File-based systems also give tremendous pressure on data processing staff, with users'
complaints on programs that are inadequate or inefficient in meeting their demands.
Documentation may be limited and maintenance of the system is difficult. Provision for
security, integrity and recovery capability is very limited.

Database Approach
In order to overcome the limitations of the file-based approach, the concept of database and the
Database Management System (DMS) was emerged in 60s.

Advantages
A number of advantages of applying database approach in application system are obtained
including:

Control of data redundancy
The database approach attempts to eliminate the redundancy by integrating the file. Although
the database approach does not eliminate redundancy entirely, it controls the amount of
redundancy inherent in the database.

Data consistency
By eliminating or controlling redundancy, the database approach reduces the risk of
inconsistencies occurring. It ensures all copies of the idea are kept consistent.

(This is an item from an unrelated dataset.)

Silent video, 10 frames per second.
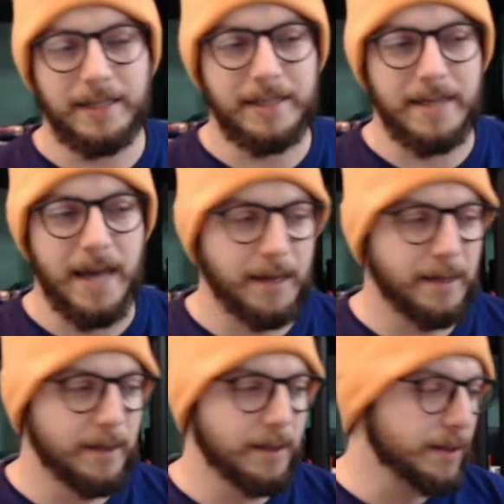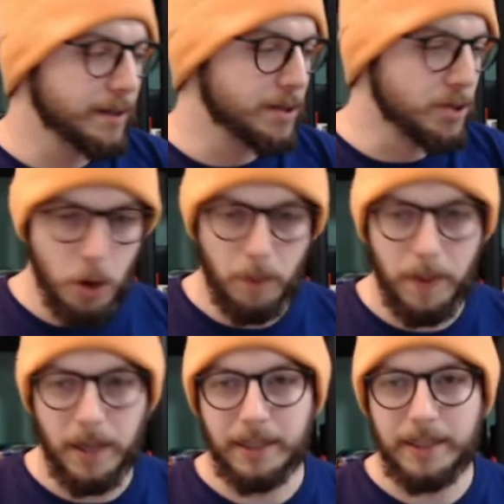deck. No
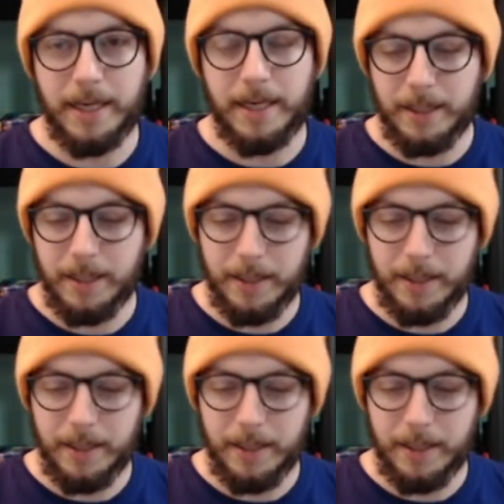pun intended.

4. Database Management Technology Page 8

More information from the same amount of data
With the integration of the operated data in the database approach, it may be possible to derive
additional information for the same data.

Sharing of data
Database belongs to the entire organization and can be shared by all authorized users.

Improved data integrity
Database integrity provides the validity and consistency of stored data. Integrity is usually
expressed in terms of constraints, which are consistency rules that the database is not permitted
to violate.

Improved security
Database approach provides a protection of the data from the unauthorized users. It may take the
term of user names and passwords to identify user type and their access right in the operation
including retrieval, insertion, updating and deletion.

Enforcement of standards
The integration of the database enforces the necessary standards including data formats, naming
conventions, documentation standards, update procedures and access rules.

Economy of scale
Cost savings can be obtained by combining all organization's operational data into one database
with applications to work on one source of data.

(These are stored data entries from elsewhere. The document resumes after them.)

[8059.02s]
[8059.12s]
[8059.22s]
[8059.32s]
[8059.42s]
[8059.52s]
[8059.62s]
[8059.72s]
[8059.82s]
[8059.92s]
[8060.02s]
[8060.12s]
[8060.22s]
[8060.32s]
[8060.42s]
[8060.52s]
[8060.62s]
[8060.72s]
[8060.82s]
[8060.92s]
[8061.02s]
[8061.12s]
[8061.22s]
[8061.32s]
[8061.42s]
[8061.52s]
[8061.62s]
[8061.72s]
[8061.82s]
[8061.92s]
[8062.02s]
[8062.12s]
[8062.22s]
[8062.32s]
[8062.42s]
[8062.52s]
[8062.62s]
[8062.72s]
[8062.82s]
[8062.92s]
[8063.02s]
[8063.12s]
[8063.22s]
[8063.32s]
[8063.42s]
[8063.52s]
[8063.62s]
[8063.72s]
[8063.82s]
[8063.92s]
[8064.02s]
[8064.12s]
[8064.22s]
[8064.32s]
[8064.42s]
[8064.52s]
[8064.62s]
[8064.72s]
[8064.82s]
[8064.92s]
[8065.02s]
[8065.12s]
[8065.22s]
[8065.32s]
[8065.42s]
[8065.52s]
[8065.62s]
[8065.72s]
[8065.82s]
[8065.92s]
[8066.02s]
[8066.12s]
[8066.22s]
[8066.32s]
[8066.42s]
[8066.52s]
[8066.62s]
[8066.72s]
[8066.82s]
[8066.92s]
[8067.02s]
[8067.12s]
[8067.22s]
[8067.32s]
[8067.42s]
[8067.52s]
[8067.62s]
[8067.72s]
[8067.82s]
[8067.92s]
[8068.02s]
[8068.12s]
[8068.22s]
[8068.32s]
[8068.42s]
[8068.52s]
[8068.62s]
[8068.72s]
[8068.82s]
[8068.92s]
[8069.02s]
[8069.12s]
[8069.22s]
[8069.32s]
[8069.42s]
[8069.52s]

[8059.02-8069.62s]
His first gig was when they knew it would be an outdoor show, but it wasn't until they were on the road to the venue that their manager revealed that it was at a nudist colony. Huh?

Balance of conflicting requirements
By having a structural design in the database, the conflicts between users or departments can be
resolved. Decisions will be based on the base use of resources for the organization as a whole
rather that for an individual entity.



4. Database Management Technology Page 9

Improved data accessibility and responsiveness
By having an integration in the database approach, data accessing can be crossed departmental
boundaries. This feature provides more functionality and better services to the users.

Increased productivity
The database approach provides all the low-level file-handling routines. The provision of these
functions allows the programmer to concentrate more on the specific functionality required by
the users. The fourth-generation environment provided by the database can simplify the database
application development.

Improved maintenance
Database approach provides a data independence. As a change of data structure in the database
will be affect the application program, it simplifies database application maintenance.

Increased concurrency
Database can manage concurrent data access effectively. It ensures no interference between
users that would not result any loss of information nor loss of integrity.

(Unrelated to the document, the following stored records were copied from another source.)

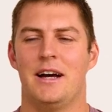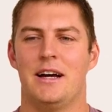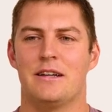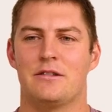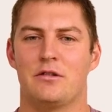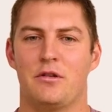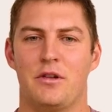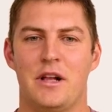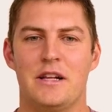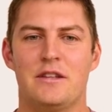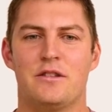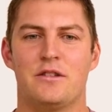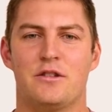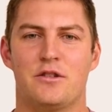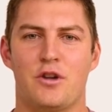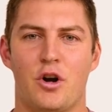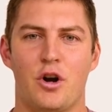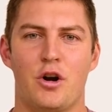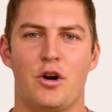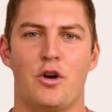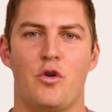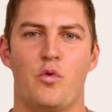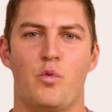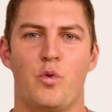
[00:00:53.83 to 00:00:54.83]
So let's
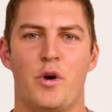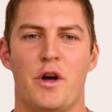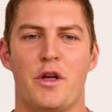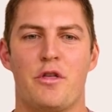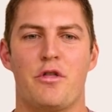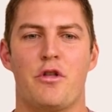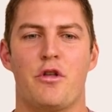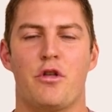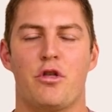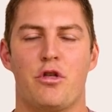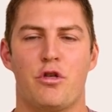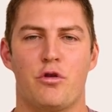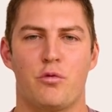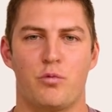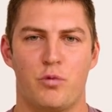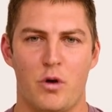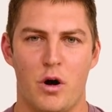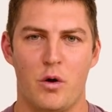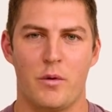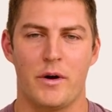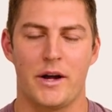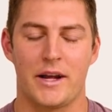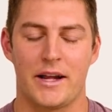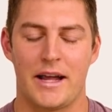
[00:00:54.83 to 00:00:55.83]
start with
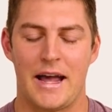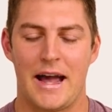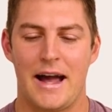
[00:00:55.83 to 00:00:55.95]
throwing.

Improved backing and recovery services
Modern database management system provides facilities to minimize the amount of processing
that can be lost following a failure by using the transaction approach.

Disadvantages
In split of a large number of advantages can be found in the database approach, it is not without
any challenge. The following disadvantages can be found including:

Complexity
Database management system is an extremely complex piece of software. All parties must be
familiar with its functionality and take full advantage of it. Therefore, training for the
administrators, designers and users is required.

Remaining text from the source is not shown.